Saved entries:

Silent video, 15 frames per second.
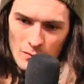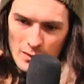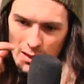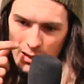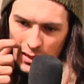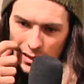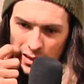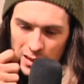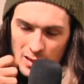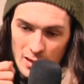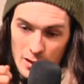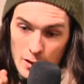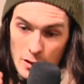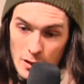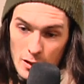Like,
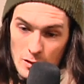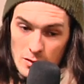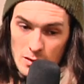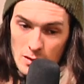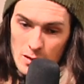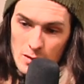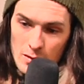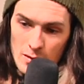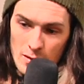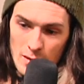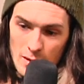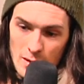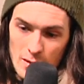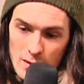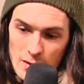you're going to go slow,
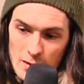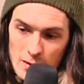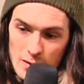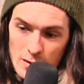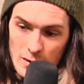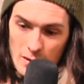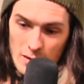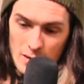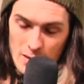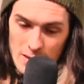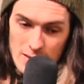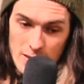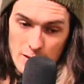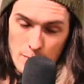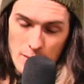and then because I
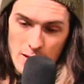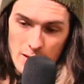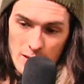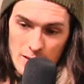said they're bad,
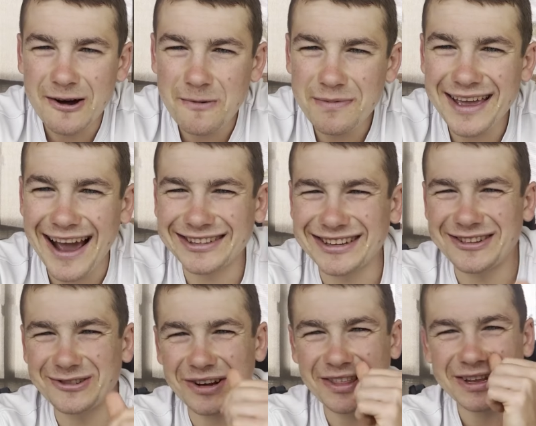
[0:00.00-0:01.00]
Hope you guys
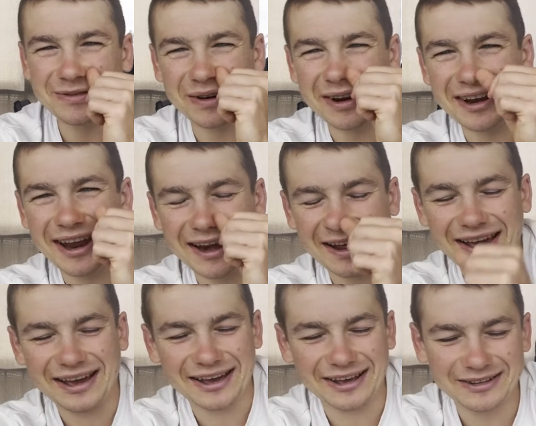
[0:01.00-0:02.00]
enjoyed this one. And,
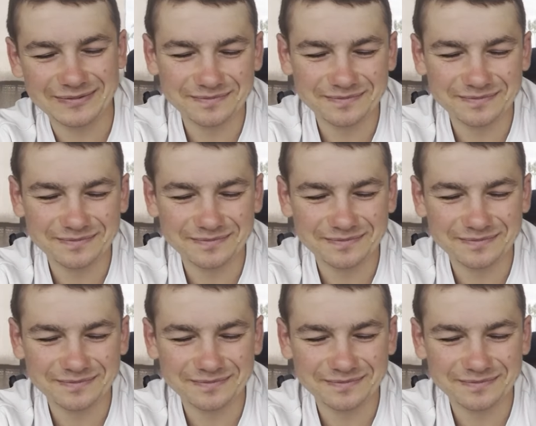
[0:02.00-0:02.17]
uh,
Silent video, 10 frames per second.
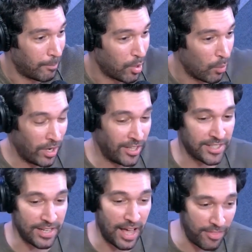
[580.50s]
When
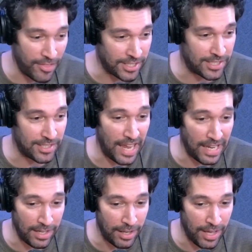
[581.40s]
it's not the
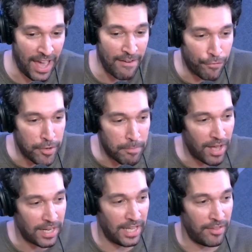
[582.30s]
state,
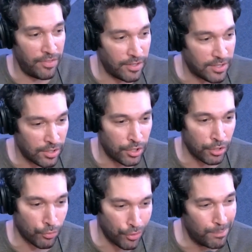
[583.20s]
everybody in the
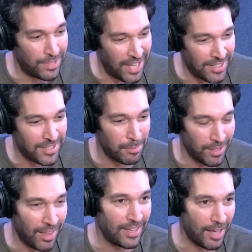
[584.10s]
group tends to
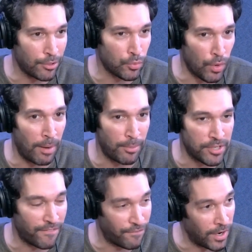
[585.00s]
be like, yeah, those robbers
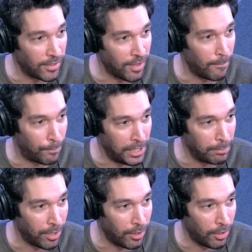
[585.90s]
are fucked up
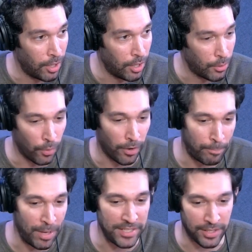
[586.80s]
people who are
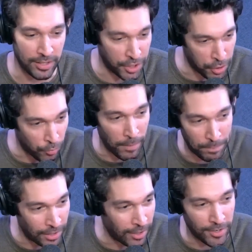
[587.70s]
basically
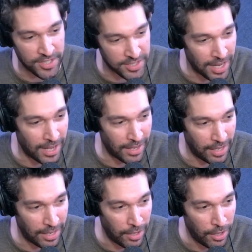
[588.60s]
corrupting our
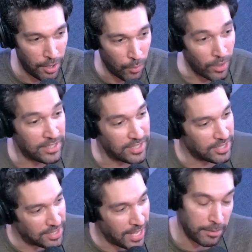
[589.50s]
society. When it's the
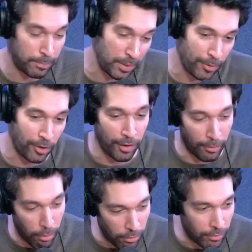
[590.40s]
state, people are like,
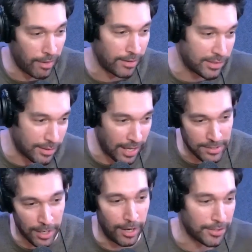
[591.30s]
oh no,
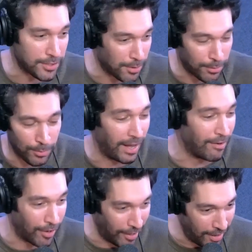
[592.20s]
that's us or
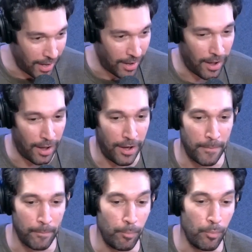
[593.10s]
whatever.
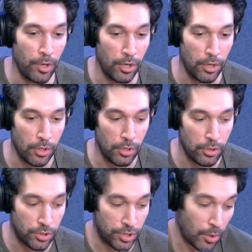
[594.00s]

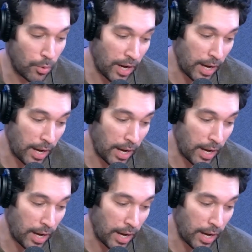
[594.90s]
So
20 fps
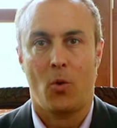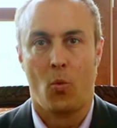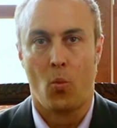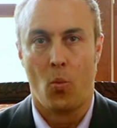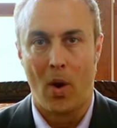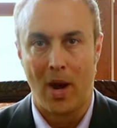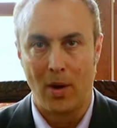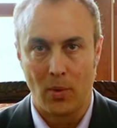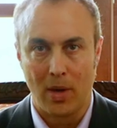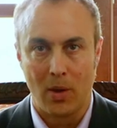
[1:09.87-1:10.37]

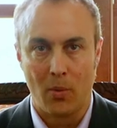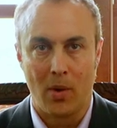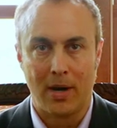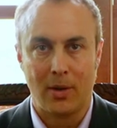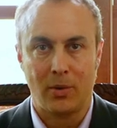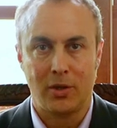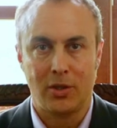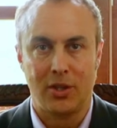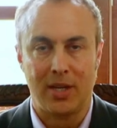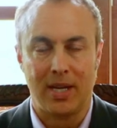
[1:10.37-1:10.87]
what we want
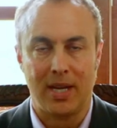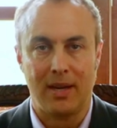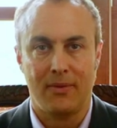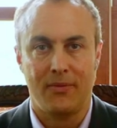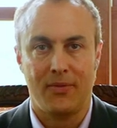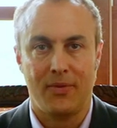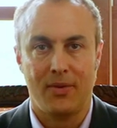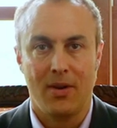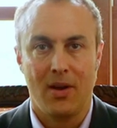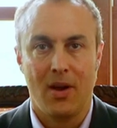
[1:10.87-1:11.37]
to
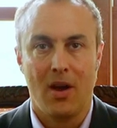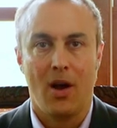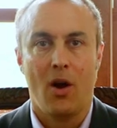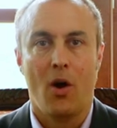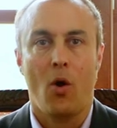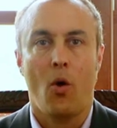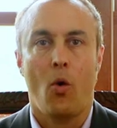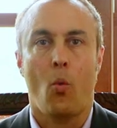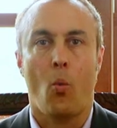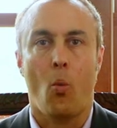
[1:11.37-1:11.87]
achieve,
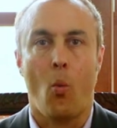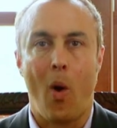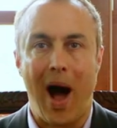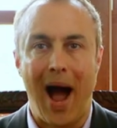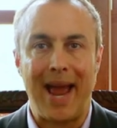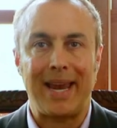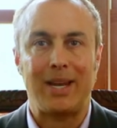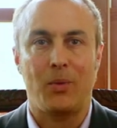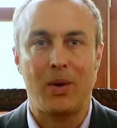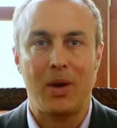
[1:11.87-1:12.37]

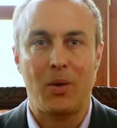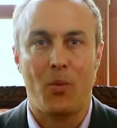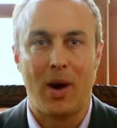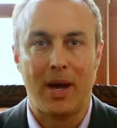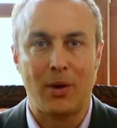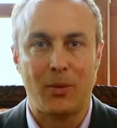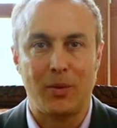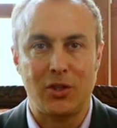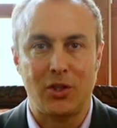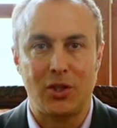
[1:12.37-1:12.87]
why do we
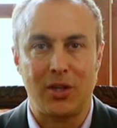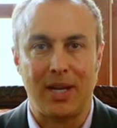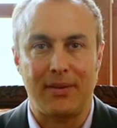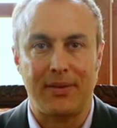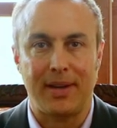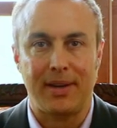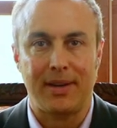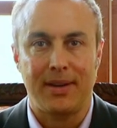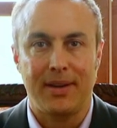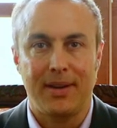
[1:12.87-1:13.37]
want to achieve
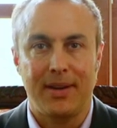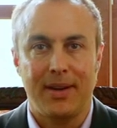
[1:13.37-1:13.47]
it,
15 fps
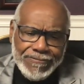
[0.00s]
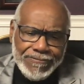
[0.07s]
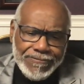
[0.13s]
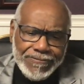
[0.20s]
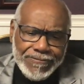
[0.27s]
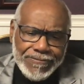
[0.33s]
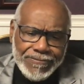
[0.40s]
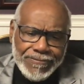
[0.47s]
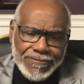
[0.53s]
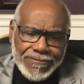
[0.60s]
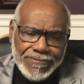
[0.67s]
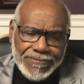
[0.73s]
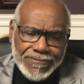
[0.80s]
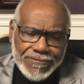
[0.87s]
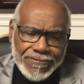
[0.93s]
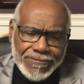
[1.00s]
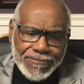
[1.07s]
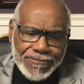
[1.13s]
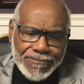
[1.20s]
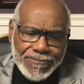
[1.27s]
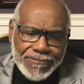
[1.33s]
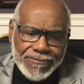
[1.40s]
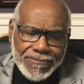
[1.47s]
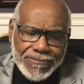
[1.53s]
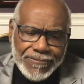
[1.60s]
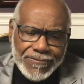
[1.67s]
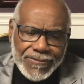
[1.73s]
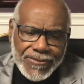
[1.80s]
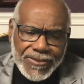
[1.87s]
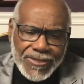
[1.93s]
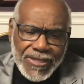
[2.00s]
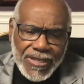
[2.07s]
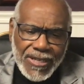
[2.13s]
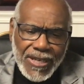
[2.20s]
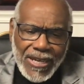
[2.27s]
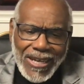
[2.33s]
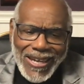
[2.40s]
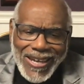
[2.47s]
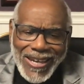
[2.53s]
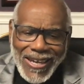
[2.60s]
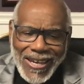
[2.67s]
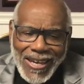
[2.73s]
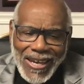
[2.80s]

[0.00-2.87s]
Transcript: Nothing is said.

--- Your assignment ---
From the first line to the last, repeat the records exactly. Leave out the pictures.

--- Expected answer ---
Silent video, 15 frames per second.
Like,
you're going to go slow,
and then because I
said they're bad,
[0:00.00-0:01.00]
Hope you guys
[0:01.00-0:02.00]
enjoyed this one. And,
[0:02.00-0:02.17]
uh,
Silent video, 10 frames per second.
[580.50s]
When
[581.40s]
it's not the
[582.30s]
state,
[583.20s]
everybody in the
[584.10s]
group tends to
[585.00s]
be like, yeah, those robbers
[585.90s]
are fucked up
[586.80s]
people who are
[587.70s]
basically
[588.60s]
corrupting our
[589.50s]
society. When it's the
[590.40s]
state, people are like,
[591.30s]
oh no,
[592.20s]
that's us or
[593.10s]
whatever.
[594.00s]

[594.90s]
So
20 fps
[1:09.87-1:10.37]

[1:10.37-1:10.87]
what we want
[1:10.87-1:11.37]
to
[1:11.37-1:11.87]
achieve,
[1:11.87-1:12.37]

[1:12.37-1:12.87]
why do we
[1:12.87-1:13.37]
want to achieve
[1:13.37-1:13.47]
it,
15 fps
[0.00s]
[0.07s]
[0.13s]
[0.20s]
[0.27s]
[0.33s]
[0.40s]
[0.47s]
[0.53s]
[0.60s]
[0.67s]
[0.73s]
[0.80s]
[0.87s]
[0.93s]
[1.00s]
[1.07s]
[1.13s]
[1.20s]
[1.27s]
[1.33s]
[1.40s]
[1.47s]
[1.53s]
[1.60s]
[1.67s]
[1.73s]
[1.80s]
[1.87s]
[1.93s]
[2.00s]
[2.07s]
[2.13s]
[2.20s]
[2.27s]
[2.33s]
[2.40s]
[2.47s]
[2.53s]
[2.60s]
[2.67s]
[2.73s]
[2.80s]

[0.00-2.87s]
Transcript: Nothing is said.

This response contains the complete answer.